1926年ノーベル化学賞
受賞理由
分散系に関する研究
受賞者
スウェーデン
解説
牛乳をよく観察すると、液体の中にとても小さな白い粒がただよっています。こうした粒が水や油の中にばらばらに散らばった状態を「分散系」と呼びます。スヴェドベリ博士は、粒を高速で回転させて沈む速さを調べる特別な機械(ウルトラ遠心機)を発明しました。回す速さと粒の沈み方を比べると、粒の大きさや重さを知ることができます。この仕組みは、たんぱく質やインク、アイスクリームなど身近な物の性質を調べるのに役立ち、博士はその功績でノーベル化学賞を受賞しました。
関連キーワード
分散系
分散系とは、固体・液体・気体の微粒子が別の相の中に均一に散在している状態を指します。粒子径は真溶液より大きく、沈降や光散乱など独特の物理現象を示します。ミルク、霧、ペイントなど身近な例が多く、食品工学や環境科学でも重要です。粒子の表面と媒質の界面で起こる電荷や吸着の効果が安定性を左右します。スヴェドベリは分散系の粒子を定量的に測る初の手段を提供し、この分野を定式化しました。
コロイド
コロイドは粒子径がおよそ1 nmから1 µmの範囲にある分散系の一種です。粒子はブラウン運動で漂うため、長時間沈殿せず安定して見えます。チョコレートドリンクや石鹸泡は典型的なコロイドです。光を当てるとチンダル散乱が起こり、光の道筋が見える特性があります。スヴェドベリの研究はコロイド粒子を質量レベルで解析する道を開きました。
沈降係数
沈降係数は粒子が遠心場で沈む速度を角速度と半径で正規化した値で、単位はS(スヴェドベリ)です。値が大きいほど粒子は重く大きいことを示します。生物学ではリボソームの30S、50Sなどの分類に使われます。この係数は温度や溶媒密度にも依存し、精密測定には補正が必要です。スヴェドベリが定義し、現在も分析超遠心法の中心指標となっています。
ウルトラ遠心機
ウルトラ遠心機は毎分数万〜十数万回転という高速で試料を回し、超強力な遠心力を発生させる装置です。遠心力は地球重力の数十万倍に達し、微小粒子を短時間で分離できます。スヴェドベリが最初の研究用機を1923年に完成させました。現在はDNAの精製やウイルスの濃縮にも欠かせません。回転子の材料工学と真空・冷却技術の発展が装置性能を決定します。
ブラウン運動
ブラウン運動は液体中の微粒子が熱運動する分子に連続的に衝突され、不規則に動き回る現象です。これがあるため、微細粒子は重力で沈むだけでなく揺らぎを伴います。
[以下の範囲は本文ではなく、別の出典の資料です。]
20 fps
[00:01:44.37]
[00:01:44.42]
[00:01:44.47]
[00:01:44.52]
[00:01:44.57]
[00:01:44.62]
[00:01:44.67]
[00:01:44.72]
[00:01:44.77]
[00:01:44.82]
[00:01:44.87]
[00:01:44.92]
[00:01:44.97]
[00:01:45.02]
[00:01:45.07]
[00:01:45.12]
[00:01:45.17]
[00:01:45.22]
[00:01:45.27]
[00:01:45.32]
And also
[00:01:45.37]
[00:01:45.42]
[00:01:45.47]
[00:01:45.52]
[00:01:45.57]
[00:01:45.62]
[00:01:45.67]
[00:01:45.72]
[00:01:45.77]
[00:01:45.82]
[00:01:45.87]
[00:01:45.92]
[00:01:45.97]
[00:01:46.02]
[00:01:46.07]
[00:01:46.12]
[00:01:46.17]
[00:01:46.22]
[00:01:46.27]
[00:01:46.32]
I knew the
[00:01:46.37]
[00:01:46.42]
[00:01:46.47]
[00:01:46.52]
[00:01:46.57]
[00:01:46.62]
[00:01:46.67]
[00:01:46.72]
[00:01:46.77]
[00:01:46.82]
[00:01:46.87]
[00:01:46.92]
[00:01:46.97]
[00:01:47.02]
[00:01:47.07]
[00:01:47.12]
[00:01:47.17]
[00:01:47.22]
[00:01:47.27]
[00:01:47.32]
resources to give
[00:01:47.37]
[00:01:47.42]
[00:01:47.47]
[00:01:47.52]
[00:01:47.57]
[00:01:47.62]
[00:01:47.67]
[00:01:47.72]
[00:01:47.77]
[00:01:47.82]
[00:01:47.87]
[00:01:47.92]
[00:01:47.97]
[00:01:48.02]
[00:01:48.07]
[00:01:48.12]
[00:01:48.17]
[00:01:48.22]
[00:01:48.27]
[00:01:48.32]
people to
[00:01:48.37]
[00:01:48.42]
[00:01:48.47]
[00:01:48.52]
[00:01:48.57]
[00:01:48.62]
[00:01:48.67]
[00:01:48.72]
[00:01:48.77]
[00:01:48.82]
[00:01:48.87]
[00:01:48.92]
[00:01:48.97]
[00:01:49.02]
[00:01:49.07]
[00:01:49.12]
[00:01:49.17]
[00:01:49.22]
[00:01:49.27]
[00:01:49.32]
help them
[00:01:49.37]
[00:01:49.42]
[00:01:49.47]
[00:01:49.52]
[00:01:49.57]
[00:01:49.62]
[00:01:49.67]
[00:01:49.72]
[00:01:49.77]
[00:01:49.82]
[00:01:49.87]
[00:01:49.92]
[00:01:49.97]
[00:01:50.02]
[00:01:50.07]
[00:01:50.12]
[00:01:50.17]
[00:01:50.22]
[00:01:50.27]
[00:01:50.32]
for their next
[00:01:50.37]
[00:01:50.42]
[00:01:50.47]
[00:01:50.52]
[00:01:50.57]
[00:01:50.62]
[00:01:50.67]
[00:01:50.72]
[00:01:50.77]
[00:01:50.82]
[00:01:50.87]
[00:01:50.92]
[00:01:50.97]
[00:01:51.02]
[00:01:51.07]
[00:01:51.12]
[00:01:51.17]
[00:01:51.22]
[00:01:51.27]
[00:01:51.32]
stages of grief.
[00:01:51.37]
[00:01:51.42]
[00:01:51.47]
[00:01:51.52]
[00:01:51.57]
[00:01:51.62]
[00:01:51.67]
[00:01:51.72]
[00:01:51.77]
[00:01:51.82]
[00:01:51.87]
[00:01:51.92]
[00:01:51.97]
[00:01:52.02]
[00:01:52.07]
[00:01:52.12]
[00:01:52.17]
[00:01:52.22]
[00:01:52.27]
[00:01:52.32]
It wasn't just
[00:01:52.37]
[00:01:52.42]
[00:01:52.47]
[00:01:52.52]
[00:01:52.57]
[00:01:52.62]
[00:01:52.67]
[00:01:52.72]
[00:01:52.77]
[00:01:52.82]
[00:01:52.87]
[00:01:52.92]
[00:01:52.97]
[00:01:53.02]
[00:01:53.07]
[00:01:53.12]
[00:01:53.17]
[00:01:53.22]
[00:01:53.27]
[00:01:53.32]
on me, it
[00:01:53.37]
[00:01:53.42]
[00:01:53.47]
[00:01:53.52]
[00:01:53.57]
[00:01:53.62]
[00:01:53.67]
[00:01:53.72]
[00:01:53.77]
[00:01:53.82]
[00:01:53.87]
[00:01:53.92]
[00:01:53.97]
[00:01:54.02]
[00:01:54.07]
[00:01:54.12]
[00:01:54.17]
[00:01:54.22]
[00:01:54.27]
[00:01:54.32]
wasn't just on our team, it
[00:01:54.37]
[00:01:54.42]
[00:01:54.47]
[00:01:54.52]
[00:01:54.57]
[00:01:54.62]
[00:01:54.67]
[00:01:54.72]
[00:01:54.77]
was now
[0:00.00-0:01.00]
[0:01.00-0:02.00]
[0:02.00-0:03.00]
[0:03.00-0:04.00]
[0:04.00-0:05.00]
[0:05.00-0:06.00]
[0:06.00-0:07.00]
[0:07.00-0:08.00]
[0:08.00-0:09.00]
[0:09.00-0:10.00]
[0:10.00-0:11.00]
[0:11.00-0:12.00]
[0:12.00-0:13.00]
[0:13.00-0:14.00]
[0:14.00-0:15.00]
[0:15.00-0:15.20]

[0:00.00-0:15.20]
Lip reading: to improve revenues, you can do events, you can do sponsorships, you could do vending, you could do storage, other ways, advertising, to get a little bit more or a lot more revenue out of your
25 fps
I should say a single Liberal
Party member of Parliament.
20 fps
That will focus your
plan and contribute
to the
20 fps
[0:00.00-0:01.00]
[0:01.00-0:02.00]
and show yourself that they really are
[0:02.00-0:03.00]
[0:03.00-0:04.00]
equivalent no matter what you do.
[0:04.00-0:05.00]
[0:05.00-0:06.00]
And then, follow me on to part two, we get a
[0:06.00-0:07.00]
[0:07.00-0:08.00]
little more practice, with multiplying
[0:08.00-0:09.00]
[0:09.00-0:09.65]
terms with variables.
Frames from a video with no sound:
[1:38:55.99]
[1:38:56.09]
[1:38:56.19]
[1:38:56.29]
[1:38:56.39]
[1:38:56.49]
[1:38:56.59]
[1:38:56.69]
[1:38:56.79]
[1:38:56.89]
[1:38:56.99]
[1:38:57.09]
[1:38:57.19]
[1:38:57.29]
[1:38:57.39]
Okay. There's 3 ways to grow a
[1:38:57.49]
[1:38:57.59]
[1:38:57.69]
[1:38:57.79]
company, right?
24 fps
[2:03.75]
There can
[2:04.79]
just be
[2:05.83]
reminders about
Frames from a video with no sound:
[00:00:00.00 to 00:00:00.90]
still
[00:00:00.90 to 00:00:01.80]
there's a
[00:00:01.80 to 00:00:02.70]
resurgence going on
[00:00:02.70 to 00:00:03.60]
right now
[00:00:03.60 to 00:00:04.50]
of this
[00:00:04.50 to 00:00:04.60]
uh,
粒子サイズが小さいほどブラウン運動の影響が大きく、沈降速度測定に補正が必要です。スヴェドベリは沈降と拡散が競合するモデルを構築しました。これはコロイド安定性の理論的基盤となりました。
ストークスの法則
ストークスの法則は半径aの球が粘度ηの流体中を速度vで移動するときに受ける抵抗力F=6πηavを与えます。粒子沈降速度の計算に不可欠で、沈降係数式にも組み込まれています。法則は低レイノルズ数領域でのみ成り立つため、粒子が大きい場合は補正が必要です。スヴェドベリはストークス流体力学を用いて粒子質量と形状因子を分離しました。これにより非球形粒子の解析精度が向上しました。
分子量測定
分子量測定は化学物質の性質理解や配合設計の基礎データとなります。沈降法は溶液中で直接重さを測る数少ない物理的方法です。スヴェドベリは沈降係数と拡散係数を組み合わせ、タンパク質など非揮発性の巨大分子の分子量を初めて精密に求めました。これによりマクロ分子概念が受け入れられ、高分子化学が発展しました。現代でもAUCや質量分析と並ぶ重要技術です。
粒子径分布
粒子径分布は系内に存在する粒子がどの大きさ帯にどれだけ含まれるかを示す統計です。単一径ではなく分布全体を把握することで、沈降性や光学特性の予測が正確になります。スヴェドベリは超遠心法から得られる濃度プロファイルを数値的に微分し、分布関数を逆算しました。この方法は多分散系の評価に革新をもたらしました。現在はレーザー回折やDLSと合わせて品質管理に広く利用されています。